Why is it that I can get better internet and cell phone connecting access in rural China than I can in some spots in rural Michigan — especially the U.P.?
This thought hit me as I blogged my trip through rural Yunnan Province recently and reflected on my prior train trip from Beijing to Lhasa, Tibet and wandering around Urumqi, China where I was as isolated from civilization as a person can be.
Sections of Michigan’s U.P. currently have no or spotty access to broadband internet and cell coverage. This is simply unacceptable.
Last year, the population dropped in 13 of the U.P.’s 15 counties, continuing a slide that began in 2000, according to Census Bureau estimates released in March. The U.P.’s population has fallen 4.4 percent from 2000 through the current 2016 estimate of 303,181. Technology connectivity could help reverse this trend.
While Michigan used to be at the forefront of internet access and use compared to the U.S. average, internet use has stagnated since 2009, putting Michigan at average in 2016, according to a report from Michigan State University.
Gov. Rick Snyder realizes our state is in a state of disrepair when it comes to infrastructure and commissioned the 21st Century Infrastructure Commission. The group’s mission is to prepare Michigan to lead the nation in creating infrastructure systems that will include, at a minimum, innovative technology, sustainable funding solutions, sound economic principles, and a collaborative and integrated asset management and investment approach that will enhance Michiganians’ quality of life and build strong communities for the future.
Last year Northern Michigan University received a $6.5 million state grant by the Michigan Strategic Fund Board to expand its Educational Access Network. The funds were matched by $3.2 million from Northern Michigan University to equip 64 cities and townships in the Upper Peninsula over a two-year period. These creative funding mechanisms are a good start to connect the U.P. to the 21st century knowledge economy— more needs to be done.
President Trump and Congress could start their infrastructure investment initiative right here in the Mitten State.

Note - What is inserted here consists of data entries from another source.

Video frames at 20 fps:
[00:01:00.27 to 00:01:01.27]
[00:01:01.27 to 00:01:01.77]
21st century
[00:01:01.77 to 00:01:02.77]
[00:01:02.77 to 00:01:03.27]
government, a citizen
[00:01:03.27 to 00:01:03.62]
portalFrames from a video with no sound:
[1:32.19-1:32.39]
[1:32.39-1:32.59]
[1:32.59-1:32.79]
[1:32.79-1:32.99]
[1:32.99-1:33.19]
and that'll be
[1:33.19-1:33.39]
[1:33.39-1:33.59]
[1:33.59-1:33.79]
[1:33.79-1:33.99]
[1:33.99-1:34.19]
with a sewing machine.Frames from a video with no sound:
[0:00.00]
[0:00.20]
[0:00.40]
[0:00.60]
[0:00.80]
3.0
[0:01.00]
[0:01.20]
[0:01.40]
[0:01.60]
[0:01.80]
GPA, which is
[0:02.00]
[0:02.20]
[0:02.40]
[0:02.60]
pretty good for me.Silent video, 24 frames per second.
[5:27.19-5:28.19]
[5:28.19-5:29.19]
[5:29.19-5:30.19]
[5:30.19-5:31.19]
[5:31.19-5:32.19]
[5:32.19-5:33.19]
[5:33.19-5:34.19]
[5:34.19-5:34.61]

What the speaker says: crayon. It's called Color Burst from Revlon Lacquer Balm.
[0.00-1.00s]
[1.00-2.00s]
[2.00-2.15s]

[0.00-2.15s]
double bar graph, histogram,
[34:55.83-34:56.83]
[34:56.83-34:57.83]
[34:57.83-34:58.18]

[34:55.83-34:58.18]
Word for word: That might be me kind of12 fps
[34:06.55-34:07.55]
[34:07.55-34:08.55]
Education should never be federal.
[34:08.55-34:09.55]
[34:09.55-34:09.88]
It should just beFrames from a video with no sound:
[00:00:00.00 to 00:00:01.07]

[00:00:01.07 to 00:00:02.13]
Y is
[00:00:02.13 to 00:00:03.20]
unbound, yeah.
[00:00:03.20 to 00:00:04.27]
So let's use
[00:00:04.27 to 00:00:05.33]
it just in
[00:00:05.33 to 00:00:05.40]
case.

With the support of the Michigan delegation, including U.S. Rep. Jack Bergman, R-Watersmeet, Trump could fund the much needed improvements to the Soo Locks.
This project is just the type of investment needed by a National Infrastructure Bill to improve the nation’s infrastructure, enhance our security and create good, high paying jobs. The funds for the improvements were initially authorized in 1986, but the project has yet to be authorized.
The Locks are a connector for shipping iron, coal, grain and other materials from the shores of Lake Superior to the rest of the country. In 2016, U.S.-flagged Great Lakes freighters moved 83.3 million tons of cargo, according to the Cleveland-based Lake Carriers Association.
Currently, the biggest of the locks — the Poe Lock — is operating normally. But many worry an unexpected breakdown could throw the shipping industry (not to mention the industries dependent on the products shipped) into chaos and hurt our state and nation’s economy.
Just as the construction of the Mackinac Bridge had a profound impact on economic development and quality of life for Michigan, accelerating broadband and cell investment throughout the U.P. and improving the Locks would provide new opportunities to our rural communities.
Tom Watkins is a business and educational consultant in the U.S. and China.